IGF-1 levels are mostly hGH dose dependent and proportionate.
IGF-1 is produced in the liver in response to serum GH. The amount of IGF-1 generated varies from one individual to another. Liver health also matters and some steroid that lead to high AST/ALT labs may reduce IGF-1 response.
Time under the GH curve is more important that area under the curve. hGH IM injections will create higher serum GH peaks, but will deliver lower IGF-1 results than SC/SG injections. One can extend that to an expectation that more than one hGH injection per day would yield higher IGF-1 levels. The key points are that the half-life of GH in the blood stream is rather short, SC/SQ will create more sustained GH presence in the blood. High peak serum GH levels can be expected to run into linearity problems where more GH will not create a higher IGF-1 generation rate as the liver is maxed out and more GH does nothing more.
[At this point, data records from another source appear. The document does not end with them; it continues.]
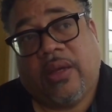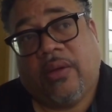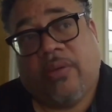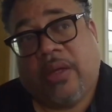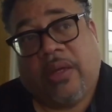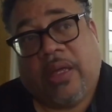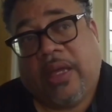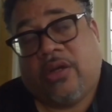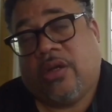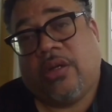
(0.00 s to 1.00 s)

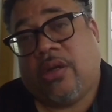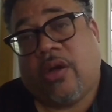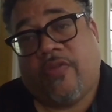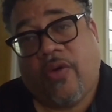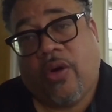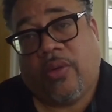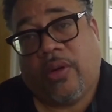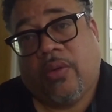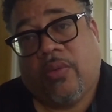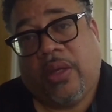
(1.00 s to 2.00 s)
it couldn't go forward.
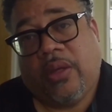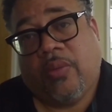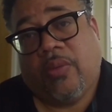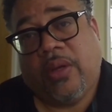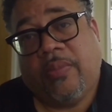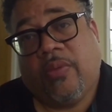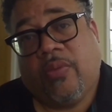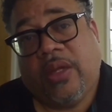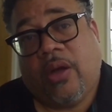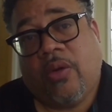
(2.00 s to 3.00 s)
We
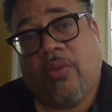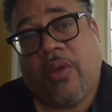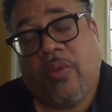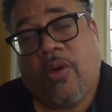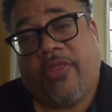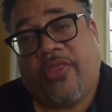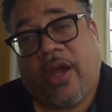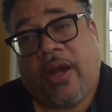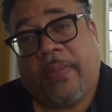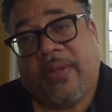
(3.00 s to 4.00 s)
want
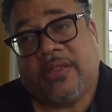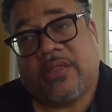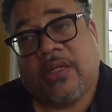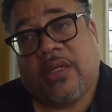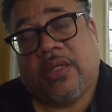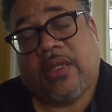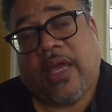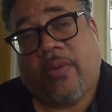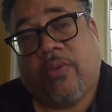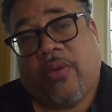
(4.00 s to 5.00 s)
therapies
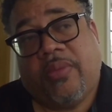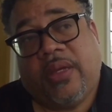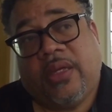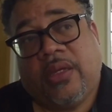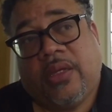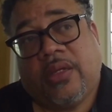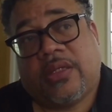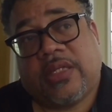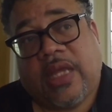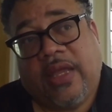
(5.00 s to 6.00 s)
that will be
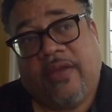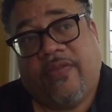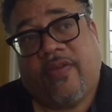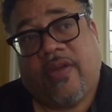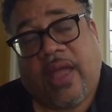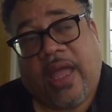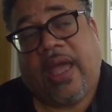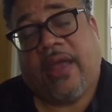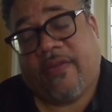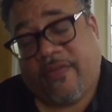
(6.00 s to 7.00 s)
safe
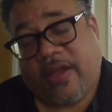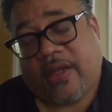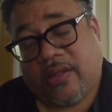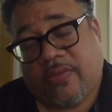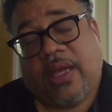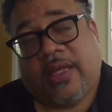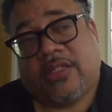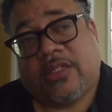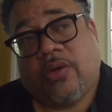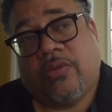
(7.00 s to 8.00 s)
and effective. And
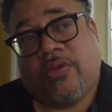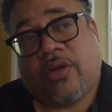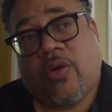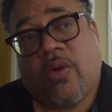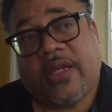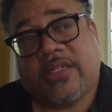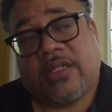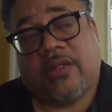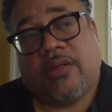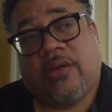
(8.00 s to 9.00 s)
so the
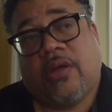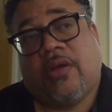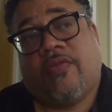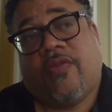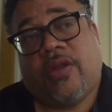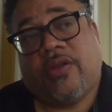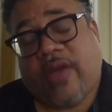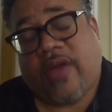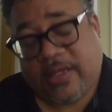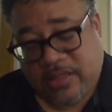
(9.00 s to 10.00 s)
question for this
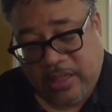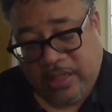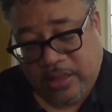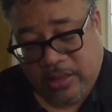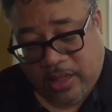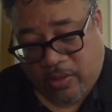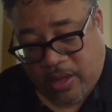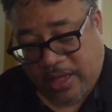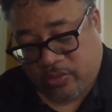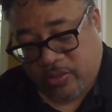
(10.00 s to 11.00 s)
vaccine, that
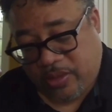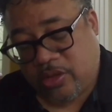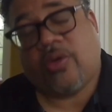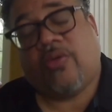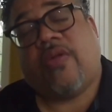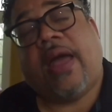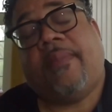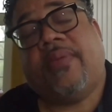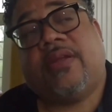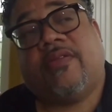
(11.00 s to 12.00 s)
as we do a
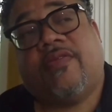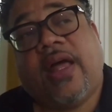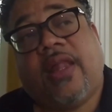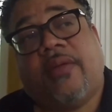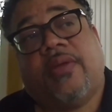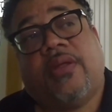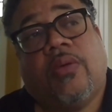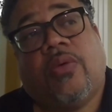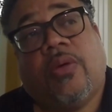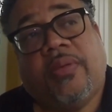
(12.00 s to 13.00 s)
rapid development,
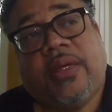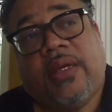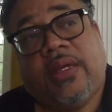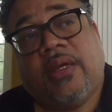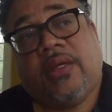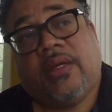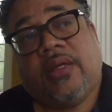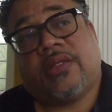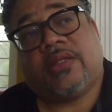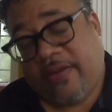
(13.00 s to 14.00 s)
will be
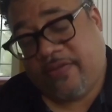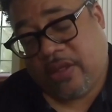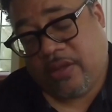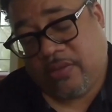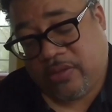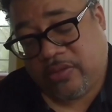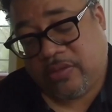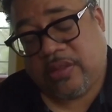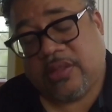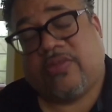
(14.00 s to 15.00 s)
the safety of
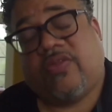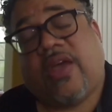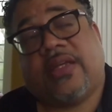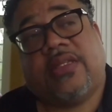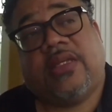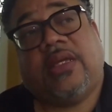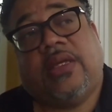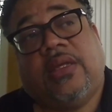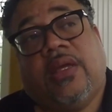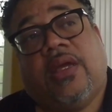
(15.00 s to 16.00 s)
this
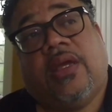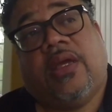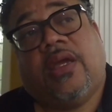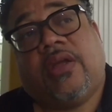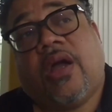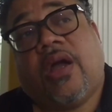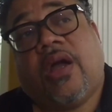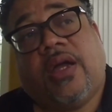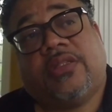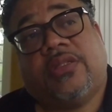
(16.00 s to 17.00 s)
vaccine in
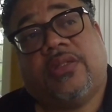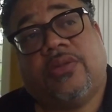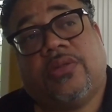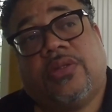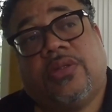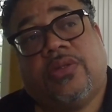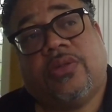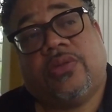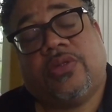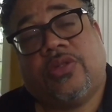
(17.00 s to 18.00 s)
regards to
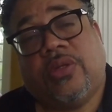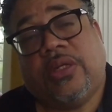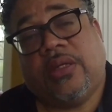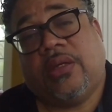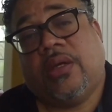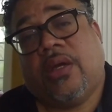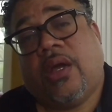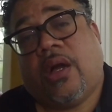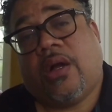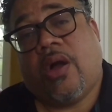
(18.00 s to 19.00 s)
treating
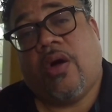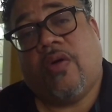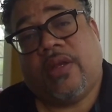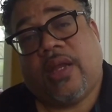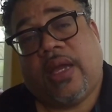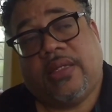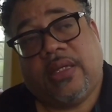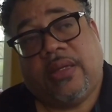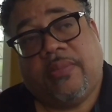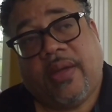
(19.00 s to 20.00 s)

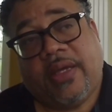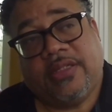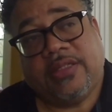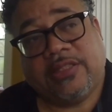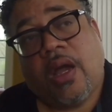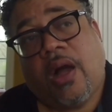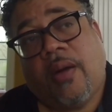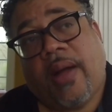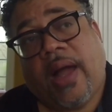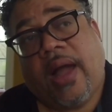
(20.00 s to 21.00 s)
COVID-19 patients.
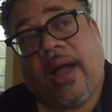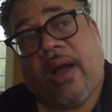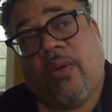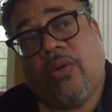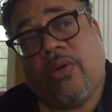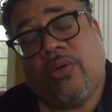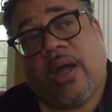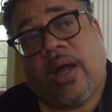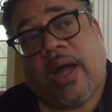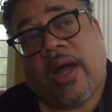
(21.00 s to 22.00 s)
I
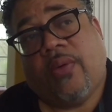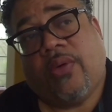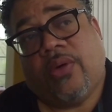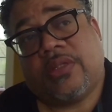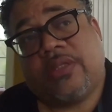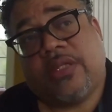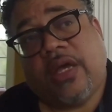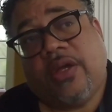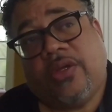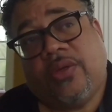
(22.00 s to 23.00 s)
will tell
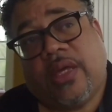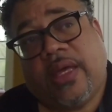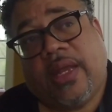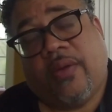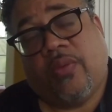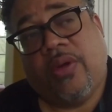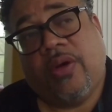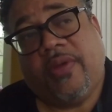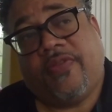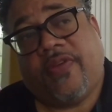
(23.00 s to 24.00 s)
you that we'll
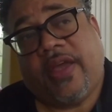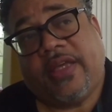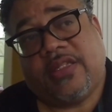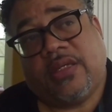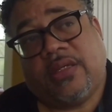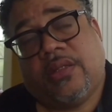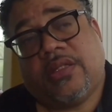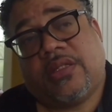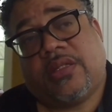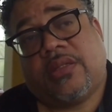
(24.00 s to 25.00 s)
be facing
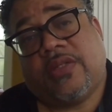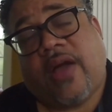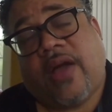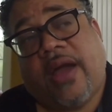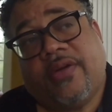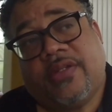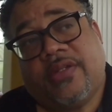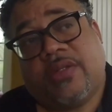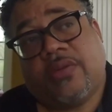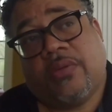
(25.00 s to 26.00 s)
this
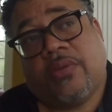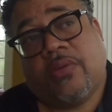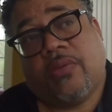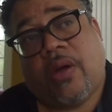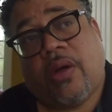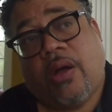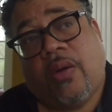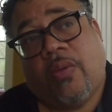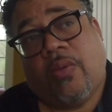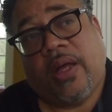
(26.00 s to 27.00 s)
virus
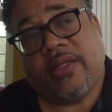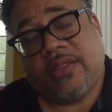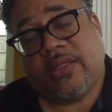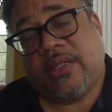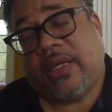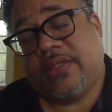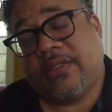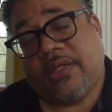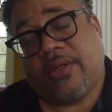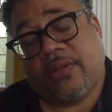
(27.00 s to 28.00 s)
well into
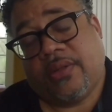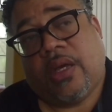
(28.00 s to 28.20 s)
next year,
In my case, IGF-1 labs based on IM injections were a lot lower than SC/SQ injections at same dose of same Rx brand. I have charts over the years where my SC/SQ IGF-1 vs hCG dose is extremely linear and then one can characterize an individual person's IGF-1 response simply as the slope of the line as a single number.
In a GH replacement context, it take 6 weeks to really reap the benefits of hGH injections, but you have to keep in mind that that is relative to a long term state of having low GH and IGF-1 levels. Also in this context, direct GH labs have little or no value at all, but we still see doctors doing GH labs.